A partir del famoso cuadro “el grito” podemos reflexionar sobre lo que escuchamos cuando nos disponemos al silencio de la oración.
En el cuadro aparecen, en el fondo, dos personas que caminan dialogando, mientras que la figura principal pareciera estar detenida en la angustia de callar lo que escucha estando solo.
En el ámbito de la oración, la voz de Dios se escucha como diálogo en el caminar de la vida. Dios, dialoga con nuestra libertad, con nuestra historia, con nuestros límites, con nuestros deseos, con nuestras pasiones, con nuestras esperanzas. Ofrece su proyecto y al mismo tiempo, escucha a aquel que se lo ofrece, lo que tiene a su vez para decir.
Y si no hay ganas de dialogar, sabe esperar y despertar el deseo del diálogo (Jn 4,1-42). Así lo hizo a lo largo de la historia con aquellos que participaron con él de su proyecto; entre ellos, María, por ejemplo (Lc 1,26-38), y hasta su propio Hijo (en un diálogo eterno el Padre se pregunta: “¿A quién enviaré?” (Is 6,8) y el Hijo responde: “Padre, aquí estoy para hacer el Proyecto” (Sal 39). Por lo cual, como vemos, nos hace bien abrir cada una de nuestras realidades al diálogo con Dios.

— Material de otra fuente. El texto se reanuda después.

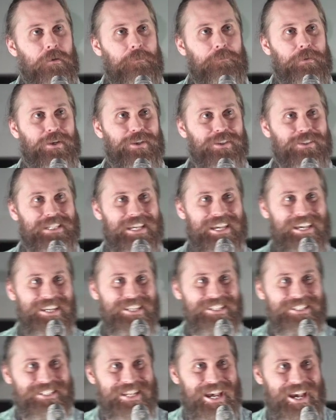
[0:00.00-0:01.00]
Because
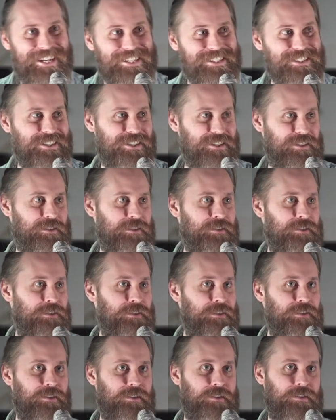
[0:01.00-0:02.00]
His tension
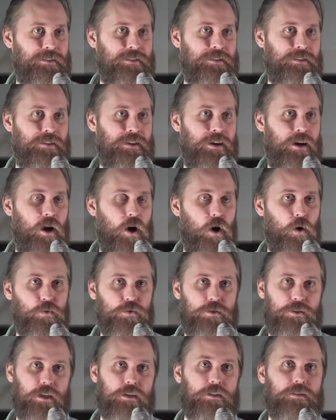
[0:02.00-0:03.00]

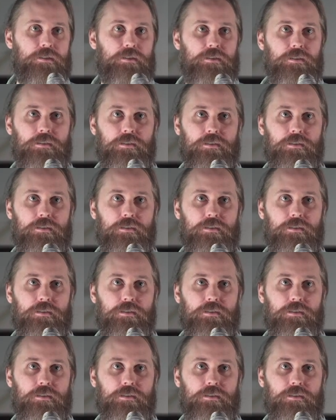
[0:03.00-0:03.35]
holds us.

La voz del que tienta, en cambio, se escucha como una voz que no dialoga, sino provoca, seduce, asusta, a partir de un discurso único sobre un proyecto que se impone o se hace creer que es el que nos queda (como buen vendedor de tienda).
Para desenmascararlo y acallarlo, hay que poner a prueba su respeto y capacidad de diálogo, y si escucharlo nos paraliza o nos permite seguir caminando.
Otra señal es que su tono es de grito. Quien dialoga no grita, porque no viene a imponer nada. Si grita, es para que la voz de Dios, que sí quiere dialogar, no se pueda escuchar.